Section 10 Subset Data
10.1 Subset a data.frame
Example data.frame:
x <- c(1:10); y <- rep(c('M','F'), each=5); z <- rep(c(T,F), length=10)
DF <- data.frame(Age=x, Sex=y, Vac=z)
Index | Explanation | Example. |
---|---|---|
$ |
Get the elements of the data.frame for the named column | DF$Age |
[ i, j ] |
Single square bracket with apprpriate index for the row(s) and column(s) | DF[1:2,3] |
Positive integer | Select all elements corresponding to the integer value of the specific dimension | DF[2,] |
Negative integer | Remove the elements corresponding to the integer value of the specific dimension | DF[-2,]; DF[,-2] |
Zero | Select no element | DF[0] |
Blank | Select all elements for the specific dimension | DF[2,]; DF[,2] |
Logical values | Select the element corresponding to the logical value TRUE | DF[,c(T,F,T)] |
Names | Select the element corresponding to the named value | DF[,c('Age','Vac')] |
10.2 Example
x <- c(1:10); y <- rep(c('M','F'), each=5); z <- rep(c(T,F), length=10)

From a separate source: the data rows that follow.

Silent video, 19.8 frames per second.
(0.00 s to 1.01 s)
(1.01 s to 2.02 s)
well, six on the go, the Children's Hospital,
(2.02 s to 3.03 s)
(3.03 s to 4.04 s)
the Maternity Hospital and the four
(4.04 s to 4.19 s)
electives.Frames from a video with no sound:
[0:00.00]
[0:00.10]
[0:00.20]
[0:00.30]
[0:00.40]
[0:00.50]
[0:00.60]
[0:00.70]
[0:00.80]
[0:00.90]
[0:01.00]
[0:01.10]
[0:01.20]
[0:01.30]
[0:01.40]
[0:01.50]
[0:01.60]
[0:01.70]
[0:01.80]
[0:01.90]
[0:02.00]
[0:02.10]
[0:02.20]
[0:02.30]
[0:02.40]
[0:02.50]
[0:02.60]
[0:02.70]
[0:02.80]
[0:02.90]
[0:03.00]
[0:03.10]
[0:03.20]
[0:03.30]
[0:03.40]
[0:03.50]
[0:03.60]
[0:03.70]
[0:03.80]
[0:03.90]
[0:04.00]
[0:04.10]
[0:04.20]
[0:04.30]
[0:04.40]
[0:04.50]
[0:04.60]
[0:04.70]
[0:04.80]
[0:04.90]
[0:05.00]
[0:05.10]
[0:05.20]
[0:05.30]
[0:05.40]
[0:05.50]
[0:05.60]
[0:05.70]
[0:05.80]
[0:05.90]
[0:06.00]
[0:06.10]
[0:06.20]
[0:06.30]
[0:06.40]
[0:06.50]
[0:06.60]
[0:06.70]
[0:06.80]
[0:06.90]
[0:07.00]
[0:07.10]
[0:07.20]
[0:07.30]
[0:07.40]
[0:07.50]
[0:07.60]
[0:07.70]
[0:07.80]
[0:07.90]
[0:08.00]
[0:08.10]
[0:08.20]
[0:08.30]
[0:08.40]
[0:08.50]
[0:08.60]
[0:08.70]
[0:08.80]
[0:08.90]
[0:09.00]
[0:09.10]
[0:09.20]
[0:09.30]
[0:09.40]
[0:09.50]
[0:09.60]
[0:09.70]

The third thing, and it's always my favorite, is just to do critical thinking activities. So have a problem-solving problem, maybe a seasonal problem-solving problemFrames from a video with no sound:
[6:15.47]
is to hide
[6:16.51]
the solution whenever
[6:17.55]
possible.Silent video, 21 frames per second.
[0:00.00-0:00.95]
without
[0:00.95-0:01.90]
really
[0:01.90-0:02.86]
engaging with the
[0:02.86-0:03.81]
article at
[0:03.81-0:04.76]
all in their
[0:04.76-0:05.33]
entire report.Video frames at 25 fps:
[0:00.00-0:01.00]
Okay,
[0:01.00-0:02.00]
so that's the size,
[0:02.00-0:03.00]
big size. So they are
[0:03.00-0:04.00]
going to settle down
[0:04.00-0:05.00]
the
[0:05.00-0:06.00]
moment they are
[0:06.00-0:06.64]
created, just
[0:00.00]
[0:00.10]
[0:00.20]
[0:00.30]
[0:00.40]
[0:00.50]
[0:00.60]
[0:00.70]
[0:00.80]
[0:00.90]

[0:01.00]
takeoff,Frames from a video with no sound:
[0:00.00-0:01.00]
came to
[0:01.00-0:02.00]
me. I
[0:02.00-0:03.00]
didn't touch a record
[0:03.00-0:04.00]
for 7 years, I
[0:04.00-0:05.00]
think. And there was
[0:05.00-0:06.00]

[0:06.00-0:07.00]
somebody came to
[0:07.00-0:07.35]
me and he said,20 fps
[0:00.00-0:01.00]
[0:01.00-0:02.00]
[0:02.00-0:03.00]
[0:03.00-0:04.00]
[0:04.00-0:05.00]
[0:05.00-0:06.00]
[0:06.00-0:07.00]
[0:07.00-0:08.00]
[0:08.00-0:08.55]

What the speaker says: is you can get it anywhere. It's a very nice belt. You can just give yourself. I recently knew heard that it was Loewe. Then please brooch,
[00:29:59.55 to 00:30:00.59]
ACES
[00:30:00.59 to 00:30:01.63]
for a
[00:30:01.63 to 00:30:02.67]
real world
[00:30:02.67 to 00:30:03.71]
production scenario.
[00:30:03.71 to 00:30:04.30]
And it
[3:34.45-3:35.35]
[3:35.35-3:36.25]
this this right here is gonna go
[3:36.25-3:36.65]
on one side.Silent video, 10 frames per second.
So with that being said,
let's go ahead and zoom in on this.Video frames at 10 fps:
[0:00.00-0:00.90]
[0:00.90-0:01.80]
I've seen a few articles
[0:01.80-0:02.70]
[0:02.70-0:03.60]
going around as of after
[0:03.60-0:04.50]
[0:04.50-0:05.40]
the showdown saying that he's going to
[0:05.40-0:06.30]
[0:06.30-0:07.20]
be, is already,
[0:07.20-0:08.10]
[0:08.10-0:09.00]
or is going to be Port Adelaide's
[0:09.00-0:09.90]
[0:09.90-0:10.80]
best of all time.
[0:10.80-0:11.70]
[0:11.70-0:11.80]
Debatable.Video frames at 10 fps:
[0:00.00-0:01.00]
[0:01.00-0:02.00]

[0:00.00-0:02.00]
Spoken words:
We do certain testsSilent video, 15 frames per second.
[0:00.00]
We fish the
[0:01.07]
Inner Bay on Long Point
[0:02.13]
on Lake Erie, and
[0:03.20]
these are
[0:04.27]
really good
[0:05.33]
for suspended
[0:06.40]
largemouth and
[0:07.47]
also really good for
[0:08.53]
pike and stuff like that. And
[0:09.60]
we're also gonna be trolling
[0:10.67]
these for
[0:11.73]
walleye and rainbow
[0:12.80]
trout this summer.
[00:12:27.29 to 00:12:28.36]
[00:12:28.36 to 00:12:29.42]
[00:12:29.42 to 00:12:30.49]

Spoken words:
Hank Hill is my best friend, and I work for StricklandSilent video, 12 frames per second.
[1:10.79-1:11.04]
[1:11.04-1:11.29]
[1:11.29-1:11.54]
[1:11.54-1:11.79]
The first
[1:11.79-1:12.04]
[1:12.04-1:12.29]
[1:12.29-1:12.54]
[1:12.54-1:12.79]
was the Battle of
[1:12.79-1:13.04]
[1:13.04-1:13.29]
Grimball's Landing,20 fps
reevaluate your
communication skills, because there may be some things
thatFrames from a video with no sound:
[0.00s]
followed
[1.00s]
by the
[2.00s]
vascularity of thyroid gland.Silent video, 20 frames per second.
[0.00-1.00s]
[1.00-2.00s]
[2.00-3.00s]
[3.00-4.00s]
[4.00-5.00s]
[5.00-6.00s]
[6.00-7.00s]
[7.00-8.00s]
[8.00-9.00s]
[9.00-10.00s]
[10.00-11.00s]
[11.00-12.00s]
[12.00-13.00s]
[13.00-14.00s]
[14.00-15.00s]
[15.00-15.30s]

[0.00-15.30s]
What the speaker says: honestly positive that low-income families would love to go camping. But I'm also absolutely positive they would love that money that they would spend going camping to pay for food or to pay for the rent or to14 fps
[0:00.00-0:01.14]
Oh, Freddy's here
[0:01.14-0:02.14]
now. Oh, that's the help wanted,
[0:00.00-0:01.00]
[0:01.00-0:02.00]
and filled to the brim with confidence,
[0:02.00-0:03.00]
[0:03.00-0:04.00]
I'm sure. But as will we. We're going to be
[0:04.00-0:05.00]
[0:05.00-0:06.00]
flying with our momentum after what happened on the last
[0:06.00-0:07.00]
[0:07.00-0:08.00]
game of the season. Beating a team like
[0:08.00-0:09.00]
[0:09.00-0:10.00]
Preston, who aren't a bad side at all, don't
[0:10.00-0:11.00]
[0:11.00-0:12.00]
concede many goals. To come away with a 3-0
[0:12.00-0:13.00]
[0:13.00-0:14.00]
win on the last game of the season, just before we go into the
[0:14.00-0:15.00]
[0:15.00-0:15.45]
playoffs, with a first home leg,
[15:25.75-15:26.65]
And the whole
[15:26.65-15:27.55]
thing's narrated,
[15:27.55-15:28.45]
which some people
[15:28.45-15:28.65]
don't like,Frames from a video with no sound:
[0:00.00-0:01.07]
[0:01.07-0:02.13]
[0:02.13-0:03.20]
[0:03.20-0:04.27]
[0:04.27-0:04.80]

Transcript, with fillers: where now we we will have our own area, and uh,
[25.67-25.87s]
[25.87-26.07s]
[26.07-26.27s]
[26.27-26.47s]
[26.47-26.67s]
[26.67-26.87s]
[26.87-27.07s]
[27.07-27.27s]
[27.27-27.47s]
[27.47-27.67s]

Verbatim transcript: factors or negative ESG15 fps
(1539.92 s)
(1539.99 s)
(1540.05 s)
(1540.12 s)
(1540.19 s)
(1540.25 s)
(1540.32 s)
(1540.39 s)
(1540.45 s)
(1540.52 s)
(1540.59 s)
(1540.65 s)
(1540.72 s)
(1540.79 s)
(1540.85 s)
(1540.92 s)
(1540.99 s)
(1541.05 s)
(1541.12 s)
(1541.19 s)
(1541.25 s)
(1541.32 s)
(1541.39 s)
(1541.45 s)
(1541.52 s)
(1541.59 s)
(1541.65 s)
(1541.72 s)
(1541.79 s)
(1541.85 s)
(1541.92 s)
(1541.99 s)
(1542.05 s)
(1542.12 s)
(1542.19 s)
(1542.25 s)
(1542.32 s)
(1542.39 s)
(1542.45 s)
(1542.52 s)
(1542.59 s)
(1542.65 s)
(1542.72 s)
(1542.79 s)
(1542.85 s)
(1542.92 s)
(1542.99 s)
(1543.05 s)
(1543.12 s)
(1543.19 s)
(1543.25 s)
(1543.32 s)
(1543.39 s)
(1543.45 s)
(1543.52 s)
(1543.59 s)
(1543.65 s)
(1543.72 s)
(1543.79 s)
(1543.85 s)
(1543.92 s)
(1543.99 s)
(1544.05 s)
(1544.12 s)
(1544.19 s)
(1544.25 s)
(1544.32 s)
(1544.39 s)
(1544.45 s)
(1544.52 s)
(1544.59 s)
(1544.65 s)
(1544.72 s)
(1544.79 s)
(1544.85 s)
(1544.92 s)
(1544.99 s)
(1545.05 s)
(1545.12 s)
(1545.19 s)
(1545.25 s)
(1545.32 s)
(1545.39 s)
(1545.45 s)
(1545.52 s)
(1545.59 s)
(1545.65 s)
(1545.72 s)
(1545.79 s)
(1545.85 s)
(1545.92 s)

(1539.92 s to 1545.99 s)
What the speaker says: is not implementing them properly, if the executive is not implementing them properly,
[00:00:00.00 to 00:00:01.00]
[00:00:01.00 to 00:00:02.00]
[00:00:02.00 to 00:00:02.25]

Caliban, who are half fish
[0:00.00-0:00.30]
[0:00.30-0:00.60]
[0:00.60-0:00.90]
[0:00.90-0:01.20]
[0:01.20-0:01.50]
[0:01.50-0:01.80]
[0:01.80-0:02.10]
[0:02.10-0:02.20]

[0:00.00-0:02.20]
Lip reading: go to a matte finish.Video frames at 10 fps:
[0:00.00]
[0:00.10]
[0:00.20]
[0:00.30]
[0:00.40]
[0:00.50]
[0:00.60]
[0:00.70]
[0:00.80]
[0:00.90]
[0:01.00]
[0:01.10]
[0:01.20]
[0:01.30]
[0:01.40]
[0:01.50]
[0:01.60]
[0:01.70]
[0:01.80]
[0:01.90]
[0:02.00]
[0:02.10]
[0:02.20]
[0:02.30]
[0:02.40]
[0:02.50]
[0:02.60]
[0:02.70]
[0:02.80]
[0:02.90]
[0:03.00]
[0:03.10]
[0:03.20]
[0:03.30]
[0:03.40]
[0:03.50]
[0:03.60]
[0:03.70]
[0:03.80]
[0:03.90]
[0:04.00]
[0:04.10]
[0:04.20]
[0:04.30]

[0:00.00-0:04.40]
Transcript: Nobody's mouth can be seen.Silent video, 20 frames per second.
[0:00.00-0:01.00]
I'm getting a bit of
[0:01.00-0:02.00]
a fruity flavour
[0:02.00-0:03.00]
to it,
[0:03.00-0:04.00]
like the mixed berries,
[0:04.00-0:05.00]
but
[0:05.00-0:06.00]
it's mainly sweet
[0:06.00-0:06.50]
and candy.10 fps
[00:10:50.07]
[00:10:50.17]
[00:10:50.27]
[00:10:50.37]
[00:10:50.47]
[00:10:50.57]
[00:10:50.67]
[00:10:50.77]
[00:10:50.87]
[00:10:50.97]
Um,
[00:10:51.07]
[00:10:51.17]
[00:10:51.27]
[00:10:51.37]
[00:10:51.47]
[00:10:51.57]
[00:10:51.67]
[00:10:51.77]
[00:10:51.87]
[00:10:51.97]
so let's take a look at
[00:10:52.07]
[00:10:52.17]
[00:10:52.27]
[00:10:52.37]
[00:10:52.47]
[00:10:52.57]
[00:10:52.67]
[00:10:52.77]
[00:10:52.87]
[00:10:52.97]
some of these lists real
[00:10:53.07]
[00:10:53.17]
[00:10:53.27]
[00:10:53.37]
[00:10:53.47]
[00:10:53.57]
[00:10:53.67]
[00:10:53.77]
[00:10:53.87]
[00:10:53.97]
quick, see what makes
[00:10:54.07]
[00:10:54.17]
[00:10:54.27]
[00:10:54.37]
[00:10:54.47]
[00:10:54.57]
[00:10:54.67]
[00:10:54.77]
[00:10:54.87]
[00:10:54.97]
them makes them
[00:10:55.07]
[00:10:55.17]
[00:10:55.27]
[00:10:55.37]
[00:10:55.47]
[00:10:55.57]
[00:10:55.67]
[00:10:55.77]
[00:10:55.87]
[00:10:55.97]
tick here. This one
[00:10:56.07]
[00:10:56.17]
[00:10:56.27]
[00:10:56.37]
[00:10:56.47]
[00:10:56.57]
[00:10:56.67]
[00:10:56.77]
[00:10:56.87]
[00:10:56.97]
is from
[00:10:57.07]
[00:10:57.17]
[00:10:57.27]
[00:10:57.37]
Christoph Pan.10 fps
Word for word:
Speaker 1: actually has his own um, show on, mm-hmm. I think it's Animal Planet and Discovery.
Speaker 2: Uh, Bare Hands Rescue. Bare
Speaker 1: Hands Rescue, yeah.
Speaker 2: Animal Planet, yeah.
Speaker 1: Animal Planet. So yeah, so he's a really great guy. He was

DF <- data.frame(Age=x, Sex=y, Vac=z)
DF[2,]
DF[1:2,3]
DF[c(1,3),]
x[,2]
DF[-2,]
DF[,-2]
DF[-c(1,3),]
DF[0]
DF[]
DF[c(T,F,T),]
DF[,c(T,F,T)]
DF$Age
DF[,'Age']
DF[,c('Age'), drop=F]
DF[,c('Age','Vac')]
DF[c(1:3),'Age']
DF[2]
DF['Age']
DF[DF['Age']>4,]
DF[DF$Age>4,]
DF[DF$Sex='M',]
DF[DF$Vac==TRUE,]
DF[DF$Vac==T,]
DF[DF$Vac==1,]
DF[c(DF$Sex=='M' & DF$Vac==1),]
DF[c(DF$Age>=4 & DF$Vac==1),]
Note:
You can use a combination of operators to subset the data:
x[c(1:3),'A']
When subsetted with only one index, the data.frame returns the column:
x[2]
Some special functions to handle
NA
in a data.frame can be implemented as follow:complete.cases(DF); order(DF$A, na.last=FALSE); table(DF, useNA='always')